Le attività più comuni non sono più un monotono succedersi di azioni che si ripetono, come non lo furono nella vita di Gesù, di Maria e di Giuseppe a Nazaret. Nelle nostre attività si scopre in tal modo una nuova dimensione e si gode per la presenza di Dio che le approva, accogliendo l’offerta del lavoro ben fatto.
Per un figlio di Dio l’entusiasmo professionale non è un piacere o un capriccio. È un entusiasmo dovuto al fatto che si compie il lavoro che Dio vuole per santificarlo e dare frutto. Proprio per questo c’è una vocazione professionale, che è una parte importante della vocazione divina alla santità e all’apostolato. La vocazione professionale si scopre non solo in base alle inclinazioni e alle attitudini – che sicuramente contano -, ma anche alle circostanze nelle quali ognuno si trova per Provvidenza divina, e in concreto ai doveri che deve adempire e i servizi che di fatto può prestare.
Tutto questo insieme di fattori costituisce la vocazione professionale. Si chiama “vocazione” perché effettivamente rappresenta una chiamata di Dio a scegliere, in accordo con le circostanze personali, l’attività professionale più conveniente come materia di santificazione e apostolato.

In questo ambito si vede quanto l’entusiasmo professionale sia lontano dalla patologia, già menzionata più sopra, che suole prendere il nome di professionalite. L’entusiasmo professionale è l’amore al lavoro come mezzo di santificazione e di apostolato; la professionalite, invece, è la schiavitù a un idolo che si è stabilito come fine. Questo può succedere anche senza volerlo espressamente, quando non si è attenti a rettificare l’intenzione e in pratica ci si comporta con obiettivi esclusivamente terreni, ponendo nel successo la propria compiacenza.
San Josemaría mette in guardia da questo pericolo: «metti gli impegni professionali al loro posto: sono esclusivamente mezzi per arrivare al fine; non possono mai essere considerati addirittura come la cosa fondamentale. Quante “professionaliti” impediscono l’unione con Dio!» .

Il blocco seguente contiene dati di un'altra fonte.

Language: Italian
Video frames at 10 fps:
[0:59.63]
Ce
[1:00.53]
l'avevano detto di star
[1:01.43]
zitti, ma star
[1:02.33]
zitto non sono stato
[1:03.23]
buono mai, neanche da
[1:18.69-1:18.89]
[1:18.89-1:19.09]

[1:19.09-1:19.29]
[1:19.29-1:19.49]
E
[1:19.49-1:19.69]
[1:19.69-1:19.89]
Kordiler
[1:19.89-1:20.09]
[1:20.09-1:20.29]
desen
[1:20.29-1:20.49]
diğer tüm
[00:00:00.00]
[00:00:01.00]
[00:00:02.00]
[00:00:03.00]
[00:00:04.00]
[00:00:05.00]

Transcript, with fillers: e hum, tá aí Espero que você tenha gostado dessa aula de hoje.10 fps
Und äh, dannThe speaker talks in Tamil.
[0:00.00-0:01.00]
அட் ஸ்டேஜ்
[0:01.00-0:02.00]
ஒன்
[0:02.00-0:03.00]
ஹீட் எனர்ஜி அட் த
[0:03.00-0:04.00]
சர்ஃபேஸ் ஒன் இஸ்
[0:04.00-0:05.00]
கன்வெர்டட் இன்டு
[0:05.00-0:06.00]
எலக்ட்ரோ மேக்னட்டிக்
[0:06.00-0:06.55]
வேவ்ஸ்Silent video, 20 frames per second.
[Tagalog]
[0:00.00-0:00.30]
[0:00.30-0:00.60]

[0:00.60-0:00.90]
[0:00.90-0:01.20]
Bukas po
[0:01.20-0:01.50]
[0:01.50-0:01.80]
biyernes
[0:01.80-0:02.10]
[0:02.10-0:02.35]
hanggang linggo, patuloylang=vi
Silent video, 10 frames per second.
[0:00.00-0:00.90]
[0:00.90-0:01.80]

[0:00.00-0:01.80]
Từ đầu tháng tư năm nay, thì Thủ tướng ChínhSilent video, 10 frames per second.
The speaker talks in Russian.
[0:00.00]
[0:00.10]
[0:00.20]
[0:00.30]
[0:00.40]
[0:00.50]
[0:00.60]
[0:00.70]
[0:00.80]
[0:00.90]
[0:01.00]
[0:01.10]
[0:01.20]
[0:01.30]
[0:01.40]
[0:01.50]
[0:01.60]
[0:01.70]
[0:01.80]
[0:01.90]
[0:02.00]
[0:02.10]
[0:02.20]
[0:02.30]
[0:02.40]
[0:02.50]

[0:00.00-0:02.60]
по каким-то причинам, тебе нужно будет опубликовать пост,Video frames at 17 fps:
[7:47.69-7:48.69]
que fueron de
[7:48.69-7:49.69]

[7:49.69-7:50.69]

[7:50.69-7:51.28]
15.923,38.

Per imparare a lavorare bene occorre imparare a mettere il lavoro al posto che gli compete: un posto tanto importante da essere il fulcro della santificazione nella vita ordinaria, però il fulcro non è il tutto.
I buoni professionisti si riconoscono dal loro lavoro. San Giuseppe era conosciuto da tutti come il carpentiere e Gesù come il figlio del carpentiere, fabri filius , e carpentiere Egli stesso . Non è giunto fino a noi il prodotto del suo lavoro, nessuno degli utensili di qualità che hanno fabbricato, con la perfezione permessa dagli strumenti dell’epoca, ma lavorando con impegno, in modo ordinato, allegramente…, mentre Santa Maria si occupava col medesimo spirito dei lavori domestici. Invece è giunto fino a noi l’amore redentore che Gesù metteva in questo lavoro e quello di Maria e di Giuseppe uniti al suo con un solo cuore.

Questa è l’essenza della santificazione del lavoro.